Review by: Mike Laidlaw
Published: October 29, 2001
It’s hard to find any gamer who can’t, on some level, relate to Saturday morning cartoons. Most of us probably developed our thirst for humor, adventure and mayhem sitting in front of the family TV, and as we grew up discovered that we could become a part of those stories through the games we play. Is Unreal Tournament all that different from a particularly action packed episode of GI Joe? How clearly can we draw a line between the success of the Pokemon TV show and its electronic incarnations? This premise has proven itself true time and again as game developers strive to achieve the same look as animation, be it through the cell shading found in Jet Grind Radio or the more classically animated style of Stupid Invaders.
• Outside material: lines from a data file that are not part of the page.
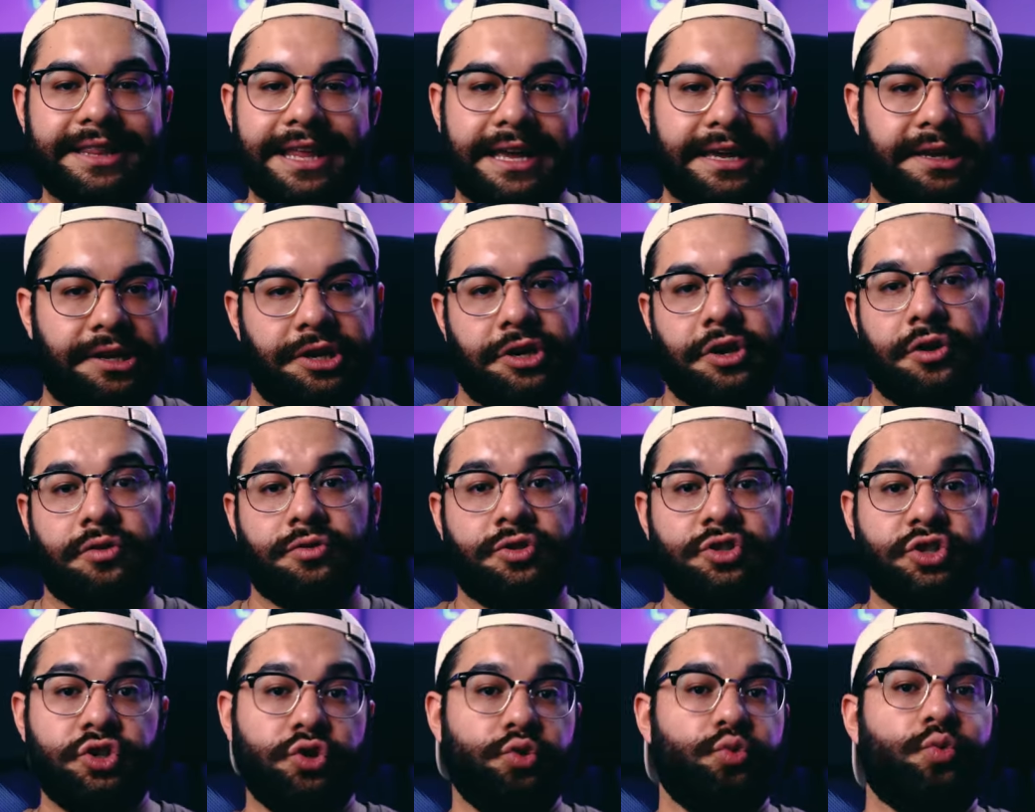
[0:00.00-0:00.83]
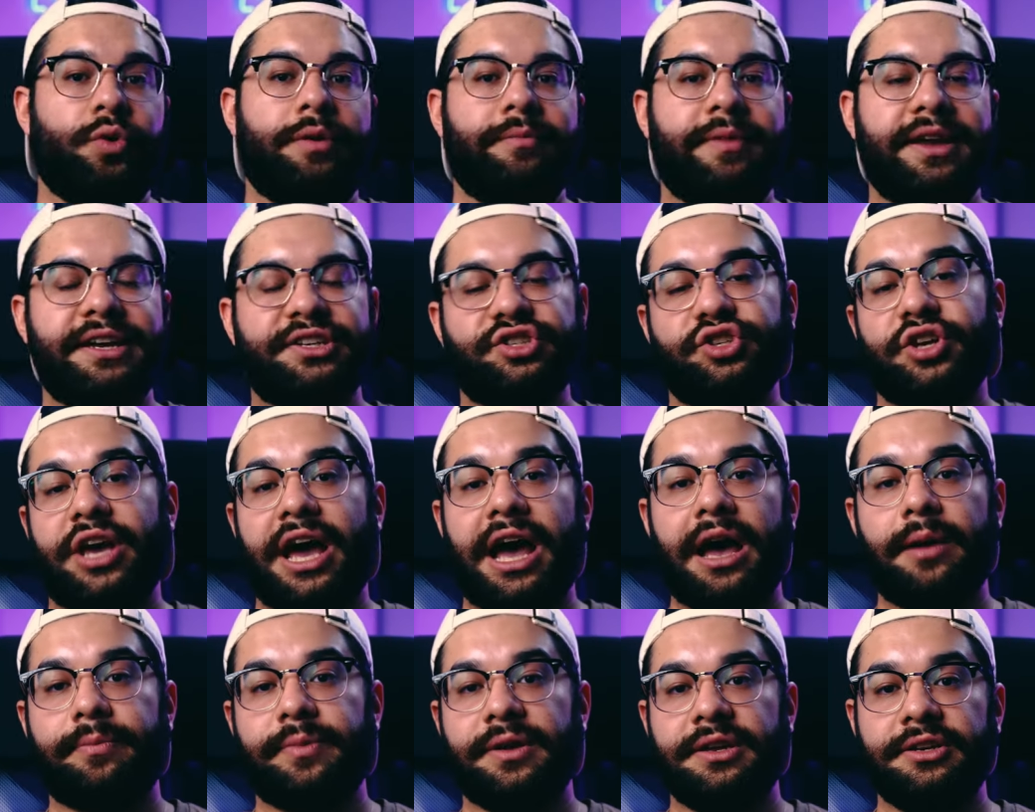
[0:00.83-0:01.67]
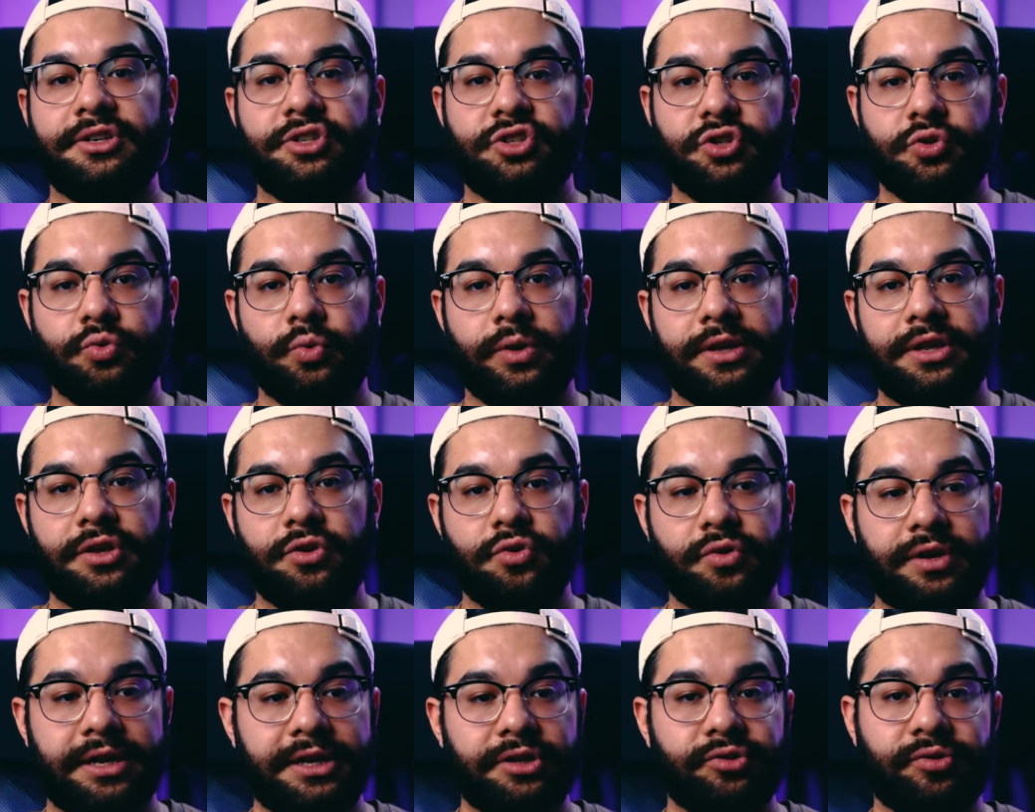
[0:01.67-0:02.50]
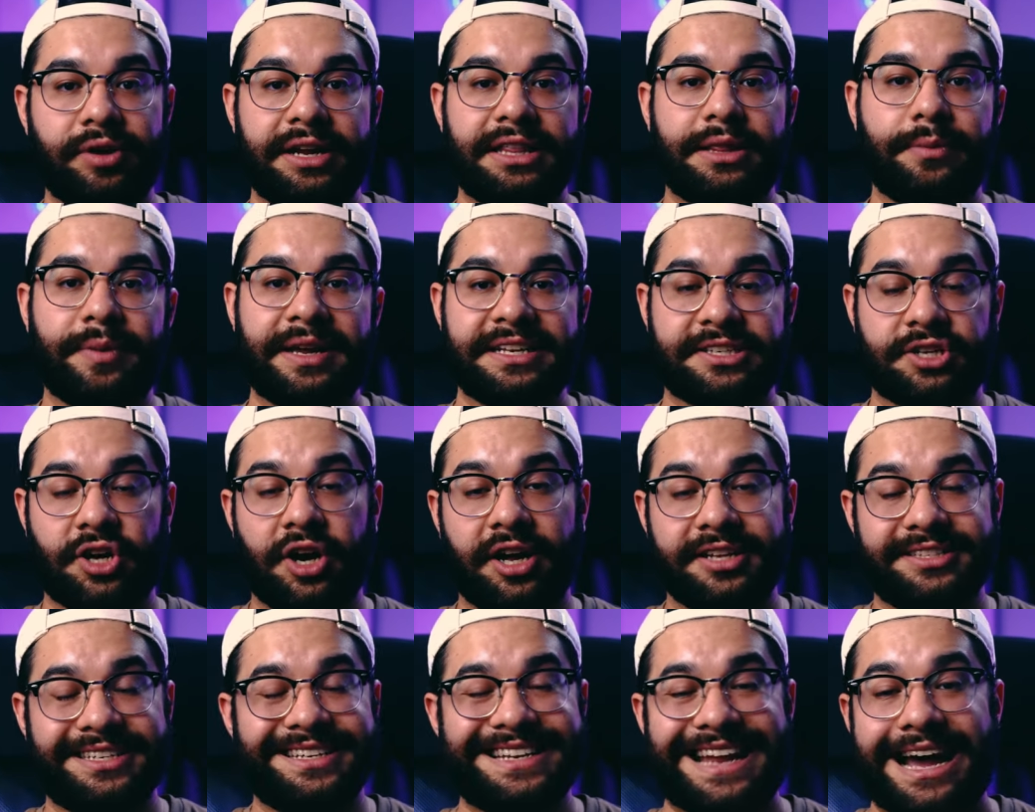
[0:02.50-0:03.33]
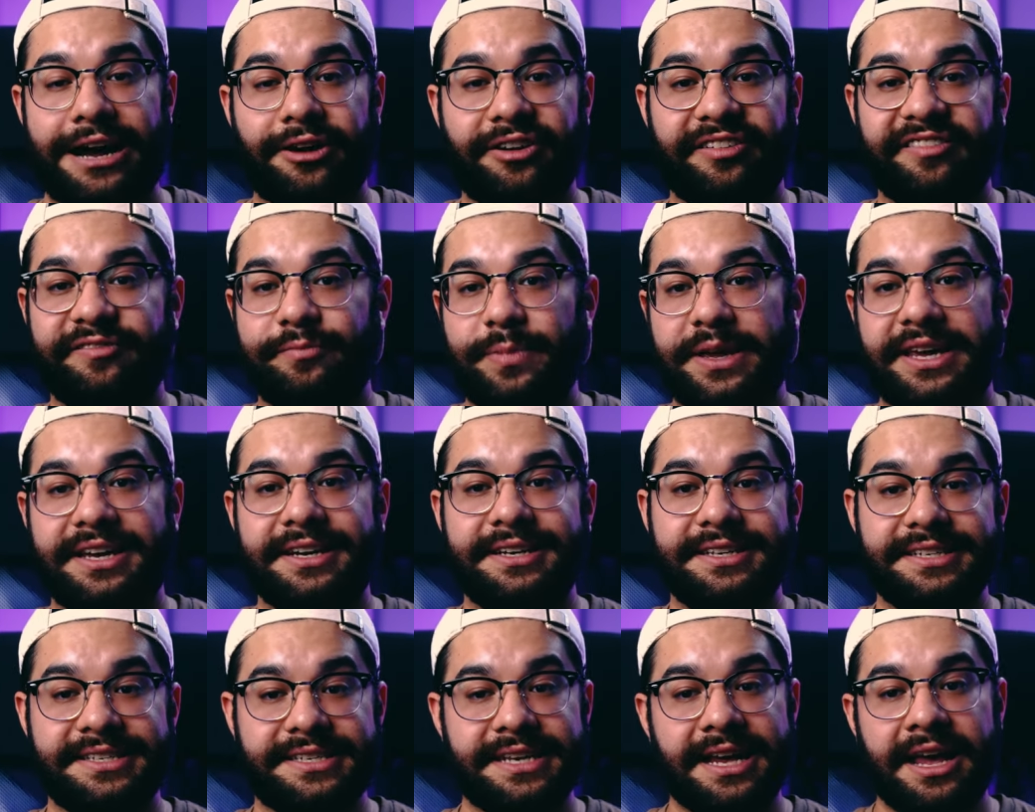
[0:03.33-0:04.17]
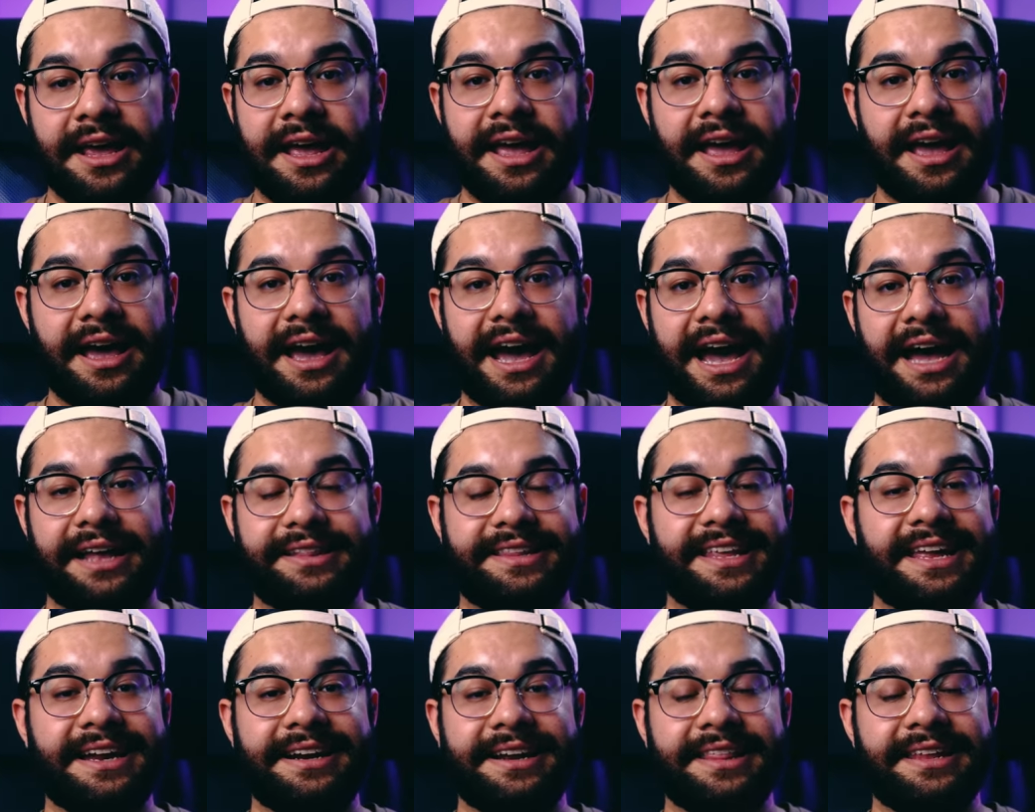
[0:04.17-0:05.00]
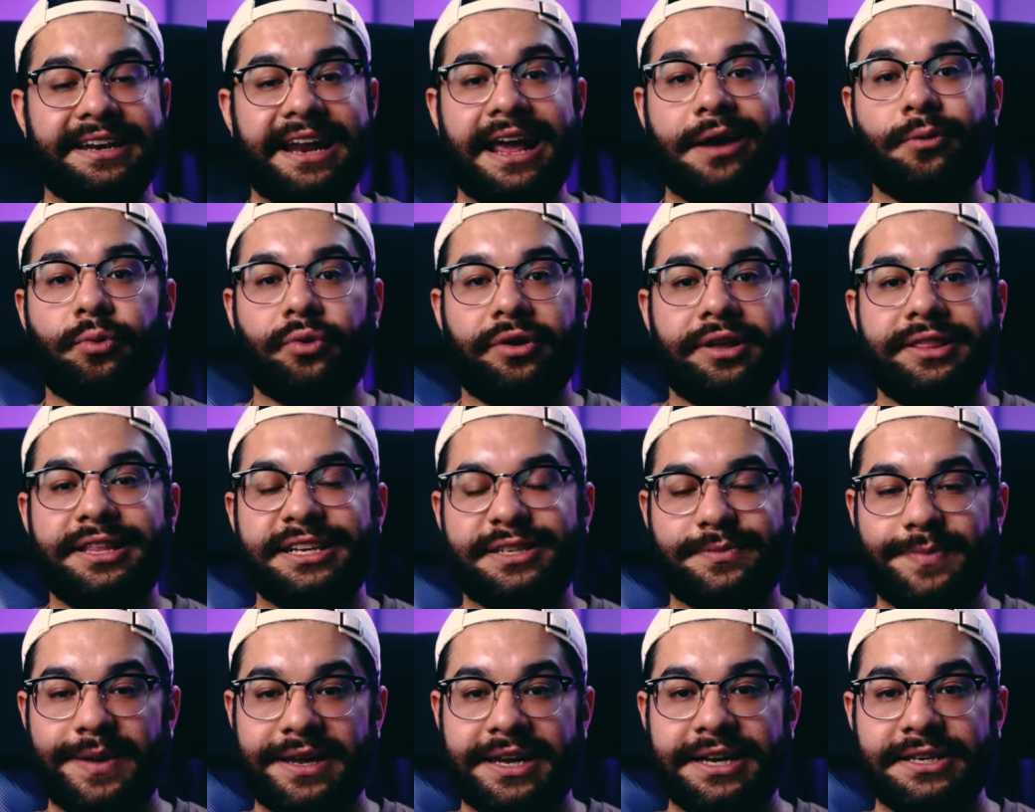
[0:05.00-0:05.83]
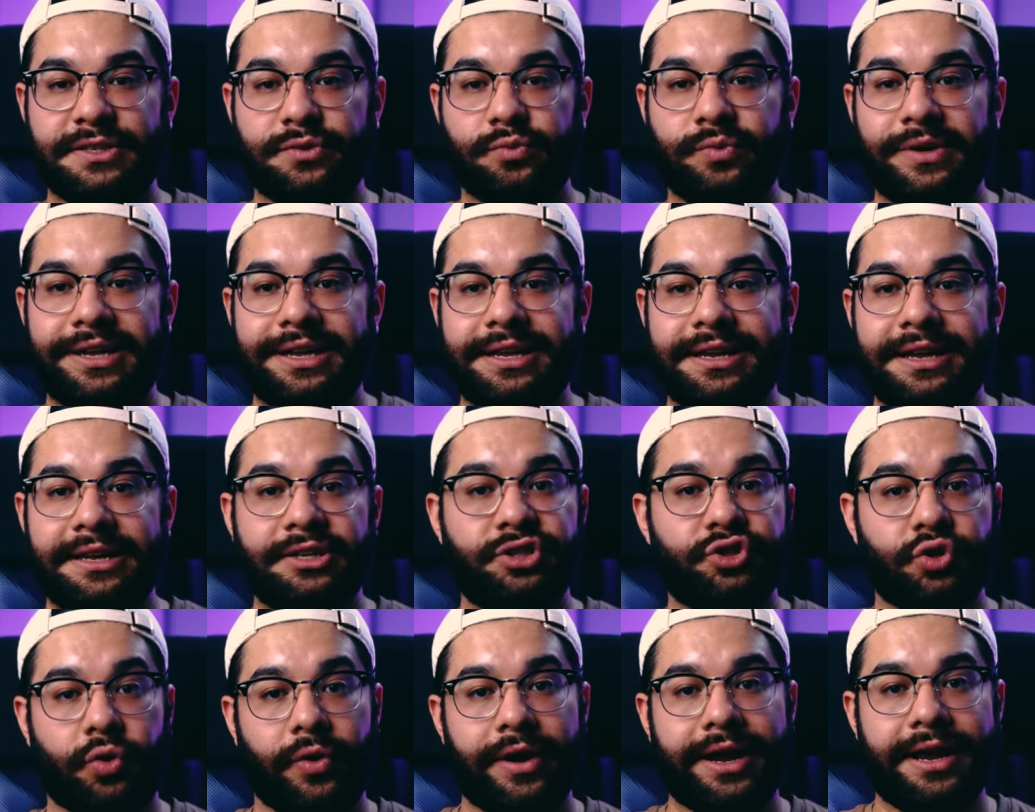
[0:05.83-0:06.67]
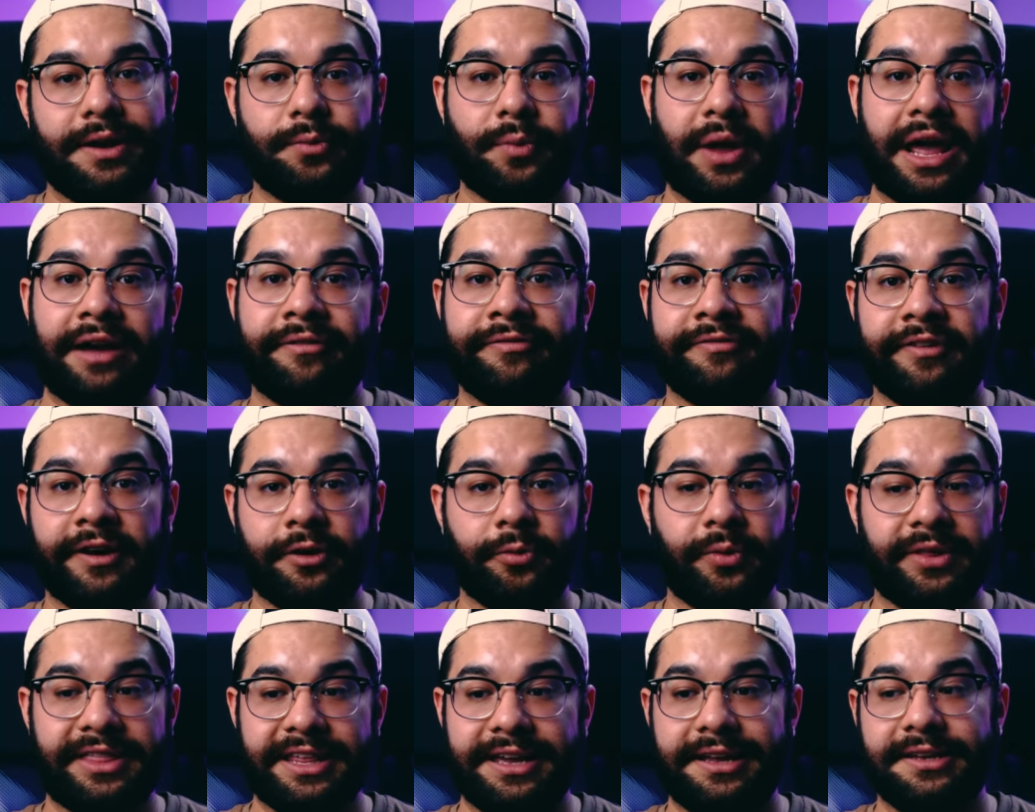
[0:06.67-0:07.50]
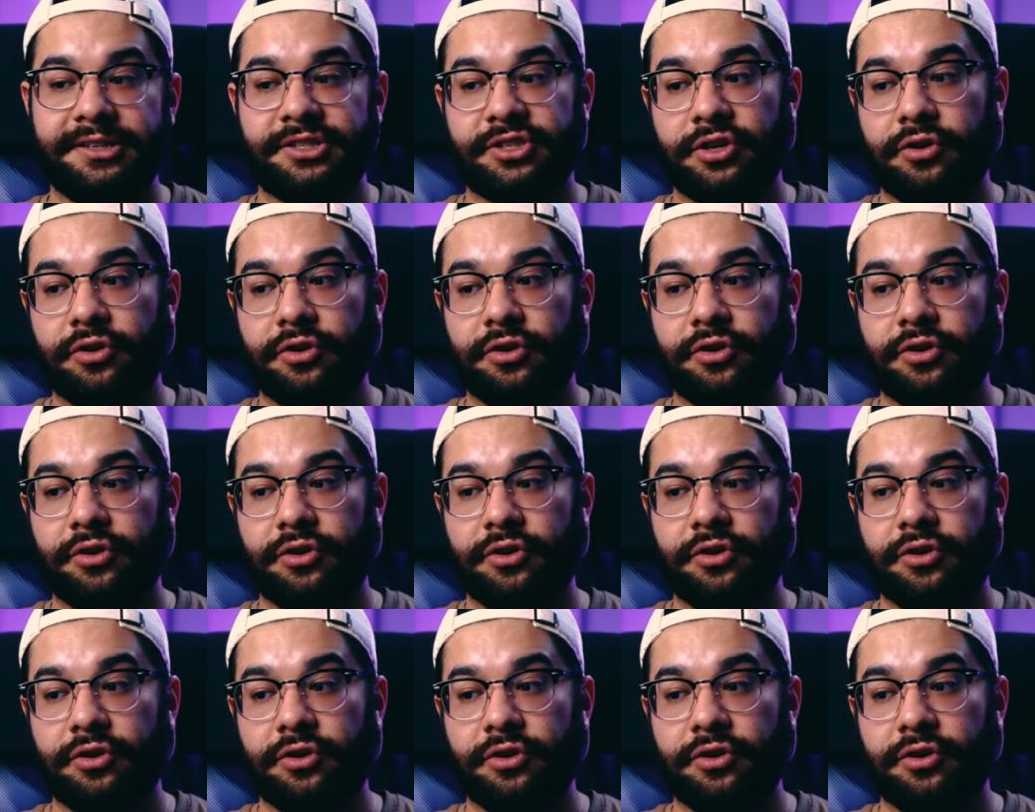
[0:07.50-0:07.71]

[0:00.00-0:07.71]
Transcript: Like, you know, do what makes you happy and do what you can create the best content out of because at the end of the day, we're in this because we enjoy it and we have fun with it.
Following on the tail of these releases, Sega decided to level their considerable design talent at the truly zany cartoons and see if they could produce a gaming equivalent to Looney Toons. The result of their efforts is billed as the first of a series: Floigan Bros: Episode One.
Because of their different skills and strengths, the brothers have learned to work together to achieve their goals, and a special tutorial will school players to think in the same way. Set in the Floigan’s kitchen, this tutorial introduces you to the basics of controlling Hoigle in a worry free environment. Using the analog stick, you can run Hoigle around the room, and pan the camera to the left and right using the flippers. The controller buttons are context sensitive; the A button, for example, will dive when running, punch when standing still and pick up objects when standing near them. Other buttons can be used to speak to Moigle, call him closer or point to interesting objects, drawing the lovable lug’s attention to them.
Floigan Bros: Episode One casts you in the role of one Hoigle Floigan, who is truly his brother’s keeper. To call Moigle stupid would be inaccurate, since the larger of the two brothers possesses a rare genius for mechanical repairs and contraptions. His ingenuous demeanor, love of games like tag and High-Five along with his emotional outbursts certainly wouldn’t earn him a chair at the local Mensa meeting, though. Having grown up with the simpler Moigle, Hoigle has become a bit more jaded and infinitely more savvy to the way the world works, and his quick mind coupled with Moigle’s size and strength have made the Floigan Bros. Junkyard profitable.
These mechanics pave the way for an interesting methodology when tackling the puzzles in the main game. For the most part, the only way to achieve most of the goals is to have the brothers work together. If, for example, a switch only opens a gate for a limited amount of time, you’ll have to coax Moigle into picking his shorter and less speedy brother up and running with the two of them through the portal before it closes. The diminutive Hoigle also has trouble with heights, but if he gets his brother dizzy enough the portly sibling will collapse to the ground, allowing you to jump on his belly like a trampoline.